INSTRUCTIONS TO FOLLOW: Retype all of the entries that appear below, keeping them exactly as they are.
* * * * * * * * *
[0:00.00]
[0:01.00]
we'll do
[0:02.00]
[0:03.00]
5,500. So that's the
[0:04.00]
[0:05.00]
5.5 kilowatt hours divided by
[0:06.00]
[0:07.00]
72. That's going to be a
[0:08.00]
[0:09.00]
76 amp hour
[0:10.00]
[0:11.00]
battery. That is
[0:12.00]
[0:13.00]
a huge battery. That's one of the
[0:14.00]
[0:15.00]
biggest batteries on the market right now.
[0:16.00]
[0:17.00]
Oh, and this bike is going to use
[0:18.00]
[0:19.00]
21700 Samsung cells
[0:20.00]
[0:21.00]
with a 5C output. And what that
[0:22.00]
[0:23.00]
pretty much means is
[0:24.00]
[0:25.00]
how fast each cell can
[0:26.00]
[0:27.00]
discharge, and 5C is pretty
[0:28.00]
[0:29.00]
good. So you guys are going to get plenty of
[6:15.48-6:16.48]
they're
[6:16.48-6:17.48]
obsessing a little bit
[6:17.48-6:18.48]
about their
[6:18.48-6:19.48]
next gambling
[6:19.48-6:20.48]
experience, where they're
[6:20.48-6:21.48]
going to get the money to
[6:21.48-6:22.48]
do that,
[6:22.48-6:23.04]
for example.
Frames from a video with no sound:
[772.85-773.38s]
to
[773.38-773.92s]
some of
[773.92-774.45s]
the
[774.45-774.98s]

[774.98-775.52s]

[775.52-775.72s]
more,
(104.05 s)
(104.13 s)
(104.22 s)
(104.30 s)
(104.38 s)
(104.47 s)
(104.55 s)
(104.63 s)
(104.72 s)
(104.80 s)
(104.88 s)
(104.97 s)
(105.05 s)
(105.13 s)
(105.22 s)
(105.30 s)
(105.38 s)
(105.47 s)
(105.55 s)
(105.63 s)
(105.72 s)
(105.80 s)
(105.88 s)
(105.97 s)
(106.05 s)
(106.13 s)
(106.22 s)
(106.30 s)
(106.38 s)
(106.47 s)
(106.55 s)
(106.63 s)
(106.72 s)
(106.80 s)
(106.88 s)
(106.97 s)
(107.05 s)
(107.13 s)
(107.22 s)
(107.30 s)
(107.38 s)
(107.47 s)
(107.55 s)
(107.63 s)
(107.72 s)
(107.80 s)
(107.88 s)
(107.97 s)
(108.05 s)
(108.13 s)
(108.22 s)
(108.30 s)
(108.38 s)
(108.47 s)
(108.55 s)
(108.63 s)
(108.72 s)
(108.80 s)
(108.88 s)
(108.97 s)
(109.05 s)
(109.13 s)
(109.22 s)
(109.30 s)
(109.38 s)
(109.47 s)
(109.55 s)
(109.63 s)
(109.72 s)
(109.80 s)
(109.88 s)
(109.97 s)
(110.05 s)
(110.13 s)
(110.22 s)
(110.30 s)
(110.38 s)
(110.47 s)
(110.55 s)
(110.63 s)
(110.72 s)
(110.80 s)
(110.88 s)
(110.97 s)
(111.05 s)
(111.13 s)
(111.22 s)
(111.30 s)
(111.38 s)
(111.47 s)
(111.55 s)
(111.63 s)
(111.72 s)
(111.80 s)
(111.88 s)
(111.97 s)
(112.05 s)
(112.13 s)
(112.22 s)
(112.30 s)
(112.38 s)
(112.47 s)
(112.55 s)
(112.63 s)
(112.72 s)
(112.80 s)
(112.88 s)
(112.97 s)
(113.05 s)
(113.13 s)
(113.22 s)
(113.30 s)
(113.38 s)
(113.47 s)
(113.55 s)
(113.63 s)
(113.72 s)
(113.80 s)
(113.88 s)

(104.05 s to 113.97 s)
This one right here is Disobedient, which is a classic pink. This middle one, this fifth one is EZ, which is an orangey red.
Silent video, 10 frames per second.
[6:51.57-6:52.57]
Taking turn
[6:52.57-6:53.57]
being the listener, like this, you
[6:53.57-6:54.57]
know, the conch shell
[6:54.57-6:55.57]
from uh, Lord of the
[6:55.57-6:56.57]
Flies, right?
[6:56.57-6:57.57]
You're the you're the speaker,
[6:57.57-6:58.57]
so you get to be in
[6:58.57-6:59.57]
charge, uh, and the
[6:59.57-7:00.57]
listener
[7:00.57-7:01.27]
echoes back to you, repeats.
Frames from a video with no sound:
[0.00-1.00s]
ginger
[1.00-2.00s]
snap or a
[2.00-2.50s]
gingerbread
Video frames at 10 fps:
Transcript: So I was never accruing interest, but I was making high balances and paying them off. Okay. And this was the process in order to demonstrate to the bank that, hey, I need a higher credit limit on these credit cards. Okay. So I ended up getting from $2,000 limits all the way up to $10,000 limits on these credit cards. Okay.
* * * * * * * * *
EXERCISE ANSWER:
[0:00.00]
[0:01.00]
we'll do
[0:02.00]
[0:03.00]
5,500. So that's the
[0:04.00]
[0:05.00]
5.5 kilowatt hours divided by
[0:06.00]
[0:07.00]
72. That's going to be a
[0:08.00]
[0:09.00]
76 amp hour
[0:10.00]
[0:11.00]
battery. That is
[0:12.00]
[0:13.00]
a huge battery. That's one of the
[0:14.00]
[0:15.00]
biggest batteries on the market right now.
[0:16.00]
[0:17.00]
Oh, and this bike is going to use
[0:18.00]
[0:19.00]
21700 Samsung cells
[0:20.00]
[0:21.00]
with a 5C output. And what that
[0:22.00]
[0:23.00]
pretty much means is
[0:24.00]
[0:25.00]
how fast each cell can
[0:26.00]
[0:27.00]
discharge, and 5C is pretty
[0:28.00]
[0:29.00]
good. So you guys are going to get plenty of
[6:15.48-6:16.48]
they're
[6:16.48-6:17.48]
obsessing a little bit
[6:17.48-6:18.48]
about their
[6:18.48-6:19.48]
next gambling
[6:19.48-6:20.48]
experience, where they're
[6:20.48-6:21.48]
going to get the money to
[6:21.48-6:22.48]
do that,
[6:22.48-6:23.04]
for example.
Frames from a video with no sound:
[772.85-773.38s]
to
[773.38-773.92s]
some of
[773.92-774.45s]
the
[774.45-774.98s]

[774.98-775.52s]

[775.52-775.72s]
more,
(104.05 s)
(104.13 s)
(104.22 s)
(104.30 s)
(104.38 s)
(104.47 s)
(104.55 s)
(104.63 s)
(104.72 s)
(104.80 s)
(104.88 s)
(104.97 s)
(105.05 s)
(105.13 s)
(105.22 s)
(105.30 s)
(105.38 s)
(105.47 s)
(105.55 s)
(105.63 s)
(105.72 s)
(105.80 s)
(105.88 s)
(105.97 s)
(106.05 s)
(106.13 s)
(106.22 s)
(106.30 s)
(106.38 s)
(106.47 s)
(106.55 s)
(106.63 s)
(106.72 s)
(106.80 s)
(106.88 s)
(106.97 s)
(107.05 s)
(107.13 s)
(107.22 s)
(107.30 s)
(107.38 s)
(107.47 s)
(107.55 s)
(107.63 s)
(107.72 s)
(107.80 s)
(107.88 s)
(107.97 s)
(108.05 s)
(108.13 s)
(108.22 s)
(108.30 s)
(108.38 s)
(108.47 s)
(108.55 s)
(108.63 s)
(108.72 s)
(108.80 s)
(108.88 s)
(108.97 s)
(109.05 s)
(109.13 s)
(109.22 s)
(109.30 s)
(109.38 s)
(109.47 s)
(109.55 s)
(109.63 s)
(109.72 s)
(109.80 s)
(109.88 s)
(109.97 s)
(110.05 s)
(110.13 s)
(110.22 s)
(110.30 s)
(110.38 s)
(110.47 s)
(110.55 s)
(110.63 s)
(110.72 s)
(110.80 s)
(110.88 s)
(110.97 s)
(111.05 s)
(111.13 s)
(111.22 s)
(111.30 s)
(111.38 s)
(111.47 s)
(111.55 s)
(111.63 s)
(111.72 s)
(111.80 s)
(111.88 s)
(111.97 s)
(112.05 s)
(112.13 s)
(112.22 s)
(112.30 s)
(112.38 s)
(112.47 s)
(112.55 s)
(112.63 s)
(112.72 s)
(112.80 s)
(112.88 s)
(112.97 s)
(113.05 s)
(113.13 s)
(113.22 s)
(113.30 s)
(113.38 s)
(113.47 s)
(113.55 s)
(113.63 s)
(113.72 s)
(113.80 s)
(113.88 s)

(104.05 s to 113.97 s)
This one right here is Disobedient, which is a classic pink. This middle one, this fifth one is EZ, which is an orangey red.
Silent video, 10 frames per second.
[6:51.57-6:52.57]
Taking turn
[6:52.57-6:53.57]
being the listener, like this, you
[6:53.57-6:54.57]
know, the conch shell
[6:54.57-6:55.57]
from uh, Lord of the
[6:55.57-6:56.57]
Flies, right?
[6:56.57-6:57.57]
You're the you're the speaker,
[6:57.57-6:58.57]
so you get to be in
[6:58.57-6:59.57]
charge, uh, and the
[6:59.57-7:00.57]
listener
[7:00.57-7:01.27]
echoes back to you, repeats.
Frames from a video with no sound:
[0.00-1.00s]
ginger
[1.00-2.00s]
snap or a
[2.00-2.50s]
gingerbread
Video frames at 10 fps:
Transcript: So I was never accruing interest, but I was making high balances and paying them off. Okay. And this was the process in order to demonstrate to the bank that, hey, I need a higher credit limit on these credit cards. Okay. So I ended up getting from $2,000 limits all the way up to $10,000 limits on these credit cards. Okay.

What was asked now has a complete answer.